I had a second order of beignets.










Thursday, August 25, 2011

Dinner for the Airman

So it's been four months with the Airman. He's still here. That's saying a lot. Anyway. He's a tad under the weather these days so I wanted to do something nice for him. I thought about making what my friend Jen calls "Jewish penicillin" but I went the Pioneer Woman route instead and made shrimp scampi.

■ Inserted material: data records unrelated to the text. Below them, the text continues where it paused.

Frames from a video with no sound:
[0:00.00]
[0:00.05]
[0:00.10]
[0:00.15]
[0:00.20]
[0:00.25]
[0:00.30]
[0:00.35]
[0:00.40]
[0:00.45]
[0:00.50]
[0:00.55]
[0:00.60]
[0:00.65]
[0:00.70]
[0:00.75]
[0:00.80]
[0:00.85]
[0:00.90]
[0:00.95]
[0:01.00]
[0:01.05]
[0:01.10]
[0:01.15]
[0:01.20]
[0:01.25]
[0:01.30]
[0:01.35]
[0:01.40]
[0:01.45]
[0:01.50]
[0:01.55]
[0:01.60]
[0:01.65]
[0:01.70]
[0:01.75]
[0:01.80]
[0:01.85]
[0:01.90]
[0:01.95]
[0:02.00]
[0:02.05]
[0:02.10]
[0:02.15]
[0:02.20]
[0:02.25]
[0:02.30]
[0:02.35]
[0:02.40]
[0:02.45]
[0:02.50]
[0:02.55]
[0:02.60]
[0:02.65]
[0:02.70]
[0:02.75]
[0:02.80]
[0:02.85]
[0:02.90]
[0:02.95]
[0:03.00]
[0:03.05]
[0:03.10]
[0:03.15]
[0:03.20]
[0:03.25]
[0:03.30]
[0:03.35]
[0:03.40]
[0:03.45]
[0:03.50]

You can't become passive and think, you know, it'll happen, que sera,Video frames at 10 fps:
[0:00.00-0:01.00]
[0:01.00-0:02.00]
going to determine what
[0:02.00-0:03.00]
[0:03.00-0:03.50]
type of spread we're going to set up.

Now, my mother makes this dish fairly often and it tastes really, really, good. She also puts about a whole stick of butter in the pot. I can't live like that. I like that my heart beats (fairly) regularly. I used slightly less butter and a dry white that was on the sweeter side. The end result was a flavorful but light dish that I would love to make for a crowd.

Here are some photos.







I done good.

In more writerly type news, the date is being set very soon for the first Hampden Writers' Workshop!!! It will be a one day seminar. We are also planning an Open House so that prospective students can meet the teachers!








Saturday, August 6, 2011

Hampden Writers' Workshop: Big News!

Hampden Writers' Workshop: Big News!: "I'm very pleased to announce that author Laura van den Berg has joined the Hampden Writers' Workshop! Laura van den Berg’s debut collectio..."

Sunday, July 31, 2011

Instead of writing my novel...

I'm blogging. Or thinking about blogging. But I suppose that since I have begun a post and written at lest two sentences, I am, in fact, blogging.

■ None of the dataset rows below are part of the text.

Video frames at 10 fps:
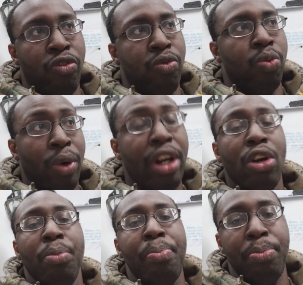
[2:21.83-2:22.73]

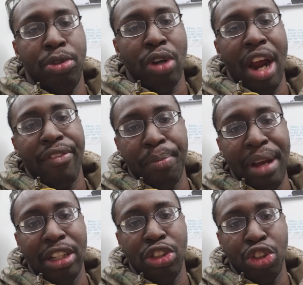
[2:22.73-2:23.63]
rear driver and
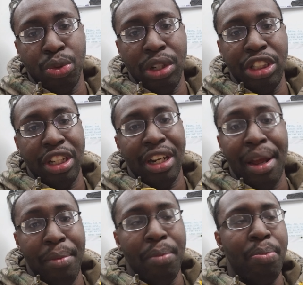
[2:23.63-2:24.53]
passenger switch, and
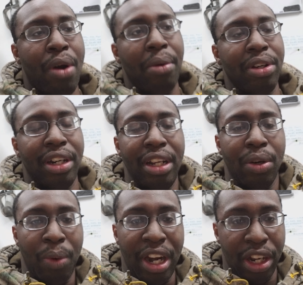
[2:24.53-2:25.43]
I'm probably going to need a
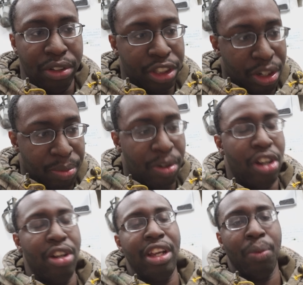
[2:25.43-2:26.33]
radio too. I'm going
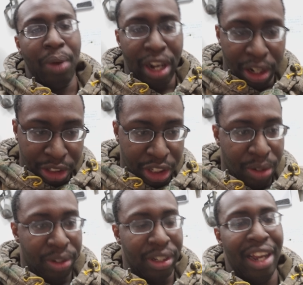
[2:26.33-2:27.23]
to get a radio
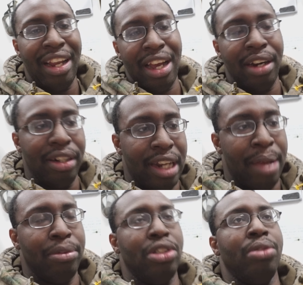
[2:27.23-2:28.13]
too. I kind of
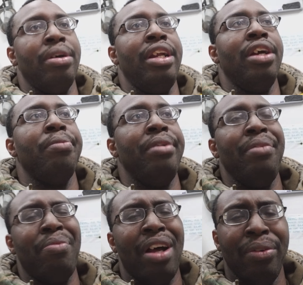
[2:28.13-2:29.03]
damaged the radio, but
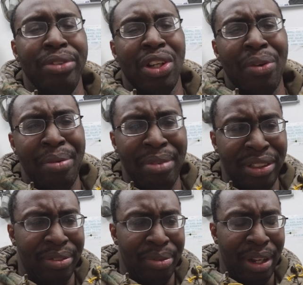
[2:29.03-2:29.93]
it probably was already
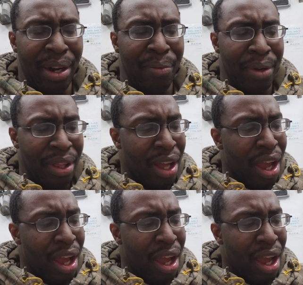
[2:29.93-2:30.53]
messed up to begin with.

I did have some editing momentum this afternoon. And I actually made it out of the house to get some work done. Though I feel I have been foiled by the internet (the cafe I work out of didn't have internet until recently). The internet and the missing edited pages and the short piece I know I wrote last year about the main female character having an affair with her Ethics Professor while she was in medical school. I know I wrote and I don't know if I can re-write it because the first time it came our so well...I was really, really, angry at men and it came out very well in the fiction. I know I have it somewhere and maybe when I start packing up my house I can take some time to go through the dozens of notebooks and legal pads I have that contain the remnants of my unfinished works.

But now, I'm going to go back to novel writing.


Wednesday, July 27, 2011

We we we so excited. So excited. Part II

What? There's more? Yes! There is more!

My dear friend Justin Torres has a story out in this week's  New Yorker. I am beyond proud and excited for him. The story is exquisite. I had the pleasure and privilege of being one of Justin's classmates back in the good old day's (or something like that) in Iowa.

Seeing the success of my peers always makes me feel like I too can accomplish big literary things.

Justin also speaks about his work with Willing Davidson, a New Yorker fiction editor. You can read that here.

Lastly, Justin's first book We The Animals (I've read it. It's awesome!) will be out at the end of August. I recently had drinks with a Pulitzer Prize winning writer and we both agreed that "Justin Torres is going to go very, very, far."